Neparametrické testování dvou a více
náhodných výběrů z neznámého rozdělení
pravděpodobností s využitím ESRI produktů
autor: Radek BRABLEC | vedoucí práce: Mgr. Pavel TUČEK, Ph.D.
Summary
Mathematical statistics is a scientific discipline which represents a boundary between the descriptive statistics and the applied mathematics. When using the method of probability theory it tries to estimate the features of the destribution of the observed data. Parametric and non-parametric testing belong to these methods. The parametric tests presuppose concrete data distribution using a given parameter for the calculation. However, if we do not know the data distribution, we use non-parametric tests for the calculation. Non-parametric testing is also used with the data of the ordinal scale. The weak point of the non-parametric tests is a smaller predicative value especially when having smaller amount of measured data.
The aim of this work was to study non-parametric testing methods. We compared the hypothetical non-parametric data with the practical results we obtained during a three-day survey of the municipal bus operation in citi. The municipal bus operation in the above mentioned district is provided by 4 transport companies. The public transport in the town is provided by the transport company C. According to the regulation of the Integrated system it is possible to use a valid travel document when travelling with another transport company. As a part of the survey we counted the number of people getting on and getting off the bus at individual bus stops for a certain bus route or for a cross using of travel documents from different transport companies. The results we obtained were further used for a mutual comparison within various parameters in the enviroment of the software R. We visualized the obtained data with the help of the product ESRI.

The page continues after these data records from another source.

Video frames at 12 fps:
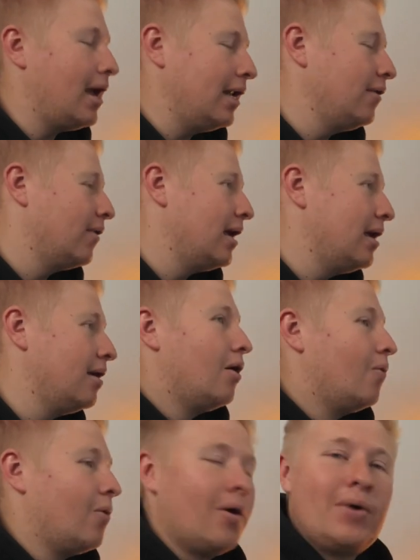Anyway,
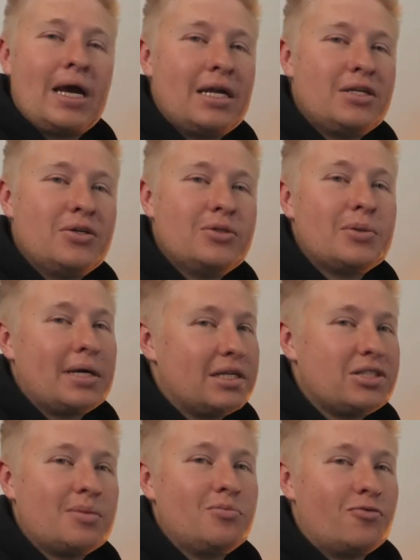what we're gonna do is we're gonna
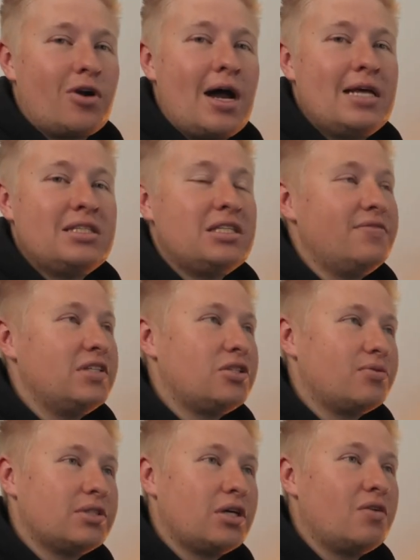jump right into DaVinci
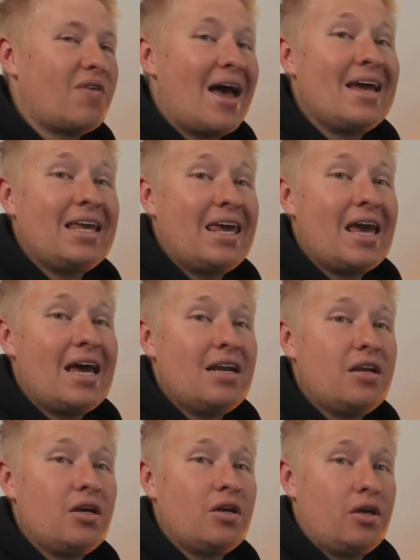Resolve and get
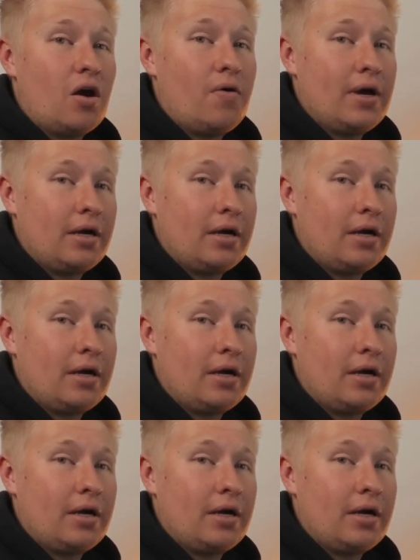going.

In order to achieve the aims of our work it was necessary to study the mathematical statistics and above all the individual types of non-parametric tests. In the theoretical part we focused on the explanation of normality test, which predestines whether it is possible to use data sets for further testing. We also concentrated on the theories of the most used one, two or more selective non-parametric tests, which we included in the practical calculations. At the end of the theoretical part we focused on selected software that uses non-parametric testing. This part of the task was, concerning the time, the most demanding because we had to study the literature related to the topic to understand the problematic thoroughly.
In the practical part we compared the measured data from the statistical survey. As the survey was realized by more voluntary students, the outcomes were burdened with a certain statistical error. That could be caused by a lack of information or misunderstanding of the instructions.

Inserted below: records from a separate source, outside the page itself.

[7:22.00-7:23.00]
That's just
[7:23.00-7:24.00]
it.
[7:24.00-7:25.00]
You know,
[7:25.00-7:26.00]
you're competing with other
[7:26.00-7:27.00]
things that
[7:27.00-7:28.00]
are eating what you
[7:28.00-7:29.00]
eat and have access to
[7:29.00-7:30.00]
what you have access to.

The data processing went without major complications. At first, we carried out data logging and conditioning with the help of software MS Excel. Then we processed the data and grouped them according to the parameters, which we compared. The resulting data sets were later put in the text editor. Finally, the testing itself took place in the enviroment of the statistical software R, where the individual data items were loaded from the notebooks, and the initial normality test was carried out with the help of Shapiro-Wilk test. Shapiro-Wilk normality test proved to us that the measured data could be used for further testing.
A two-related-sample Wilcoxonův test was used for two data sets. The results showed that the number of passangers getting on was different from the number getting off. The findings proved true with both A and B. The result of this test was for us rather surprising because we expected the same numbers of getting on passangers and those getting off in the town of citi. Differences were apparent with cross tickets bought from the companies A and C. These tickets were used on the buses of the company B. It is illustrated in the appendix no. 3, which expresses a higher number of passangers using the tickets of the transport company C, which in citi runs the town public transport.
To compare more data sets we used Kruskal-Wallis test, which serves to compare several sets. The tests showed us that the numbers of getting on and getting off passangers in the time periods (in the morning, afternoon and evening) are different regarding the company B, whereas as for the company A the obtained data were evaluated as identical. Further testing where we compared the number of passangers getting on and off on individual days (Tuesday, Wednesday and Thursday) led us to the same conclusion. .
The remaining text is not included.